Heat oven to 350℉ (180℃).

Lightly grease an 8 inch square baking pan.

CAKE: Mix flour, sugar, cocoa, baking soda and salt in a medium size bowl.

Add yogurt, oil and eggs and whisk until well blended.

Scrape into prepared pan.

Bake 40 minutes or until pick inserted in center comes out clean.

Cool in pan on wire rack 15 minutes, then turn out on rack and cool completely.

MOUSSE: While cake bakes, put ⅓ cup of the cream and the peanut butter chips in a small saucepan.

Stir over low heat, until chips melt and mixture is smooth.

Remove from heat, stir in vanilla and let cool 20 to 25 minutes.

Beat remaining ⅔ cup cream in a small bowl with electric mixer just until soft mounds form when beaters are lifted.

(Don't overbeat or mousse won't be smooth.)

Gently stir about ⅓ of the whipped cream into peanut butter mixture until blended.

Then add peanut butter mixture to remaining whipped cream and gently stir until blended and not streaks remain.

Cut cake in 2 layers, using a long serrated knfie.

Place 1 layer on serving plate and spread with mousse.

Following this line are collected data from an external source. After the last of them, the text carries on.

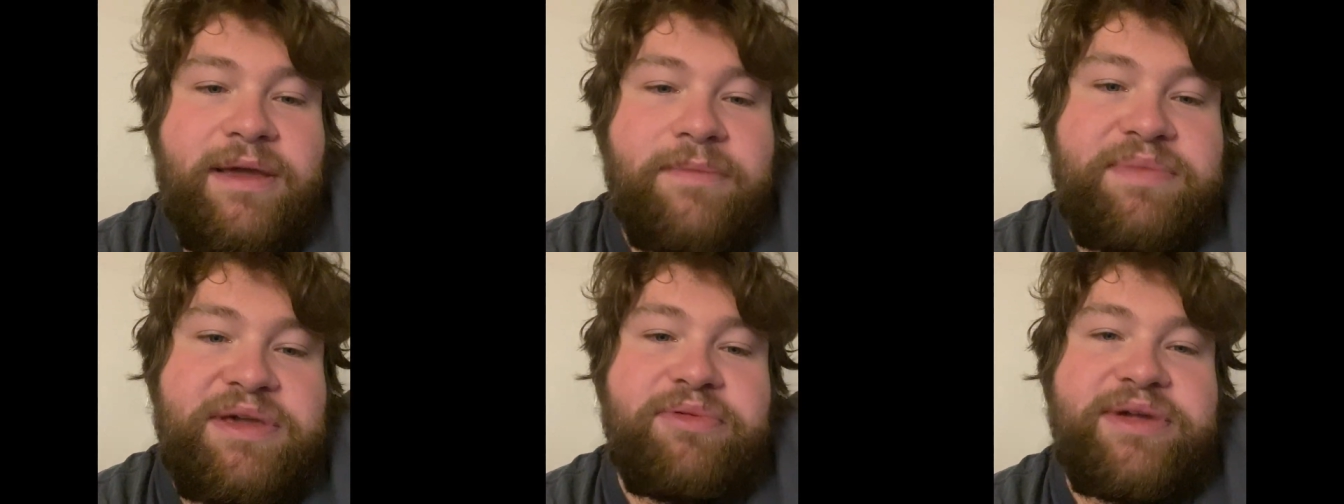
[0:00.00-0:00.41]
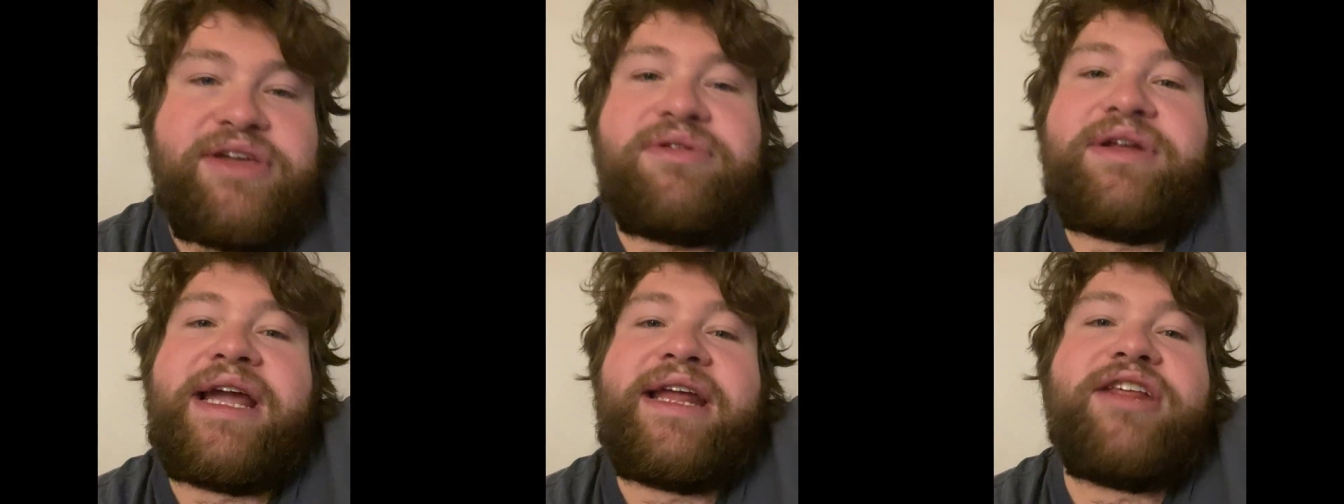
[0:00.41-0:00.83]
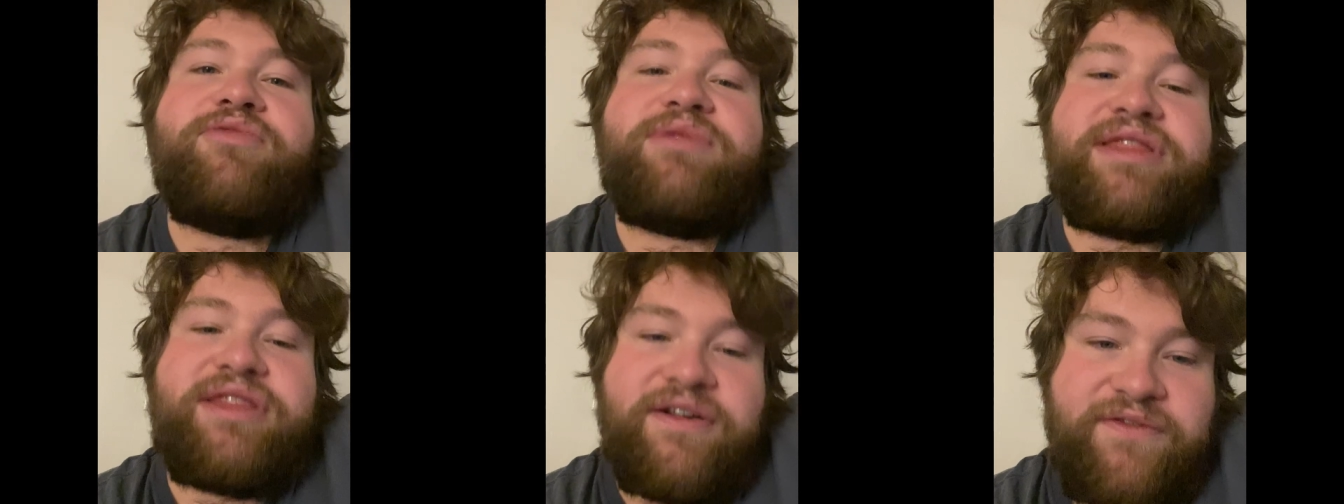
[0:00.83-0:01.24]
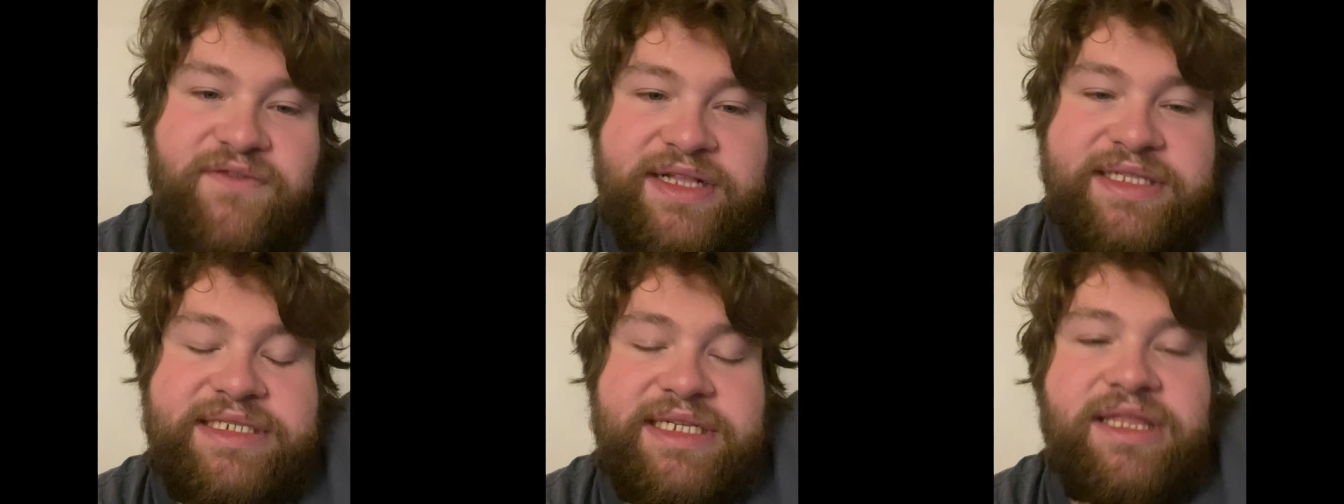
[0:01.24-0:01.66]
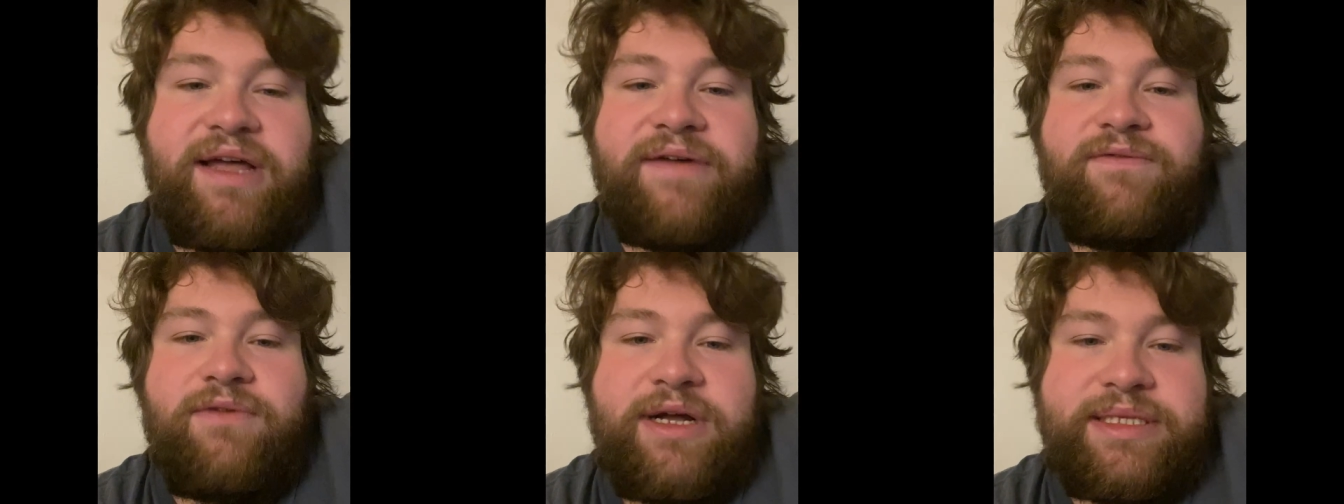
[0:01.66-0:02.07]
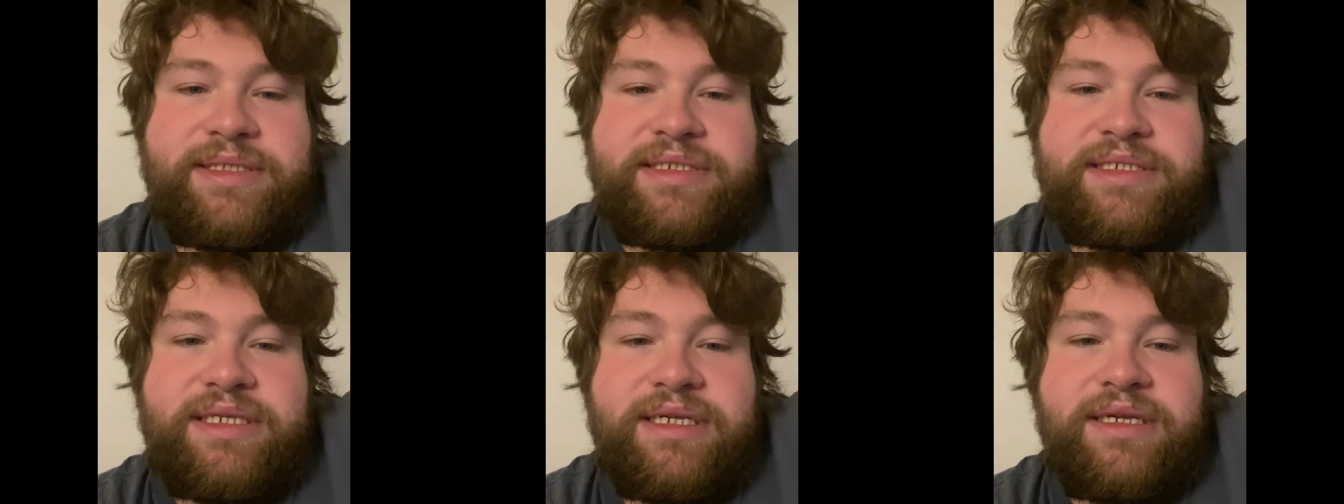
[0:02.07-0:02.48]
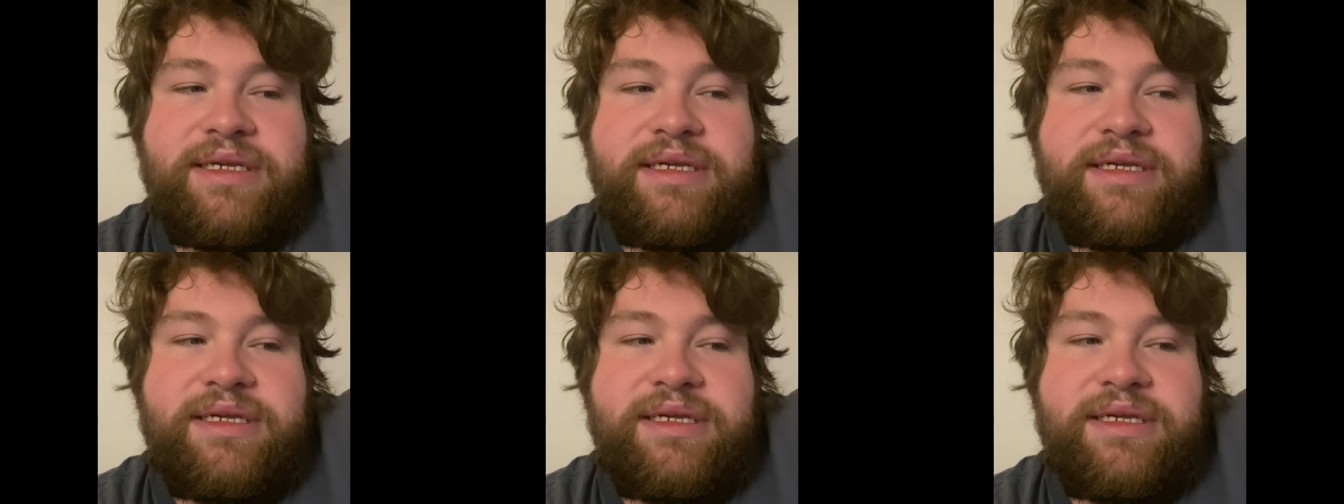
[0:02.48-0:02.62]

be reunited with their friends and loved ones,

Top with remaining cake layer.

Refrigerate while preparing glaze.

GLAZE: Stir cream, butter and sugar in a small saucepan over medium-high heat until sugar dissolves.

Bring to a boil and add chips.

Remove from heat; let stand 5 minutes, then stir until smooth.

Pour glaze over top of cake and gently spread to edges, letting glaze drip down sides.

Refrigerate at least 2 hours until set, or up to 1 day.

Before serving, garnish with halved peanut butter cups.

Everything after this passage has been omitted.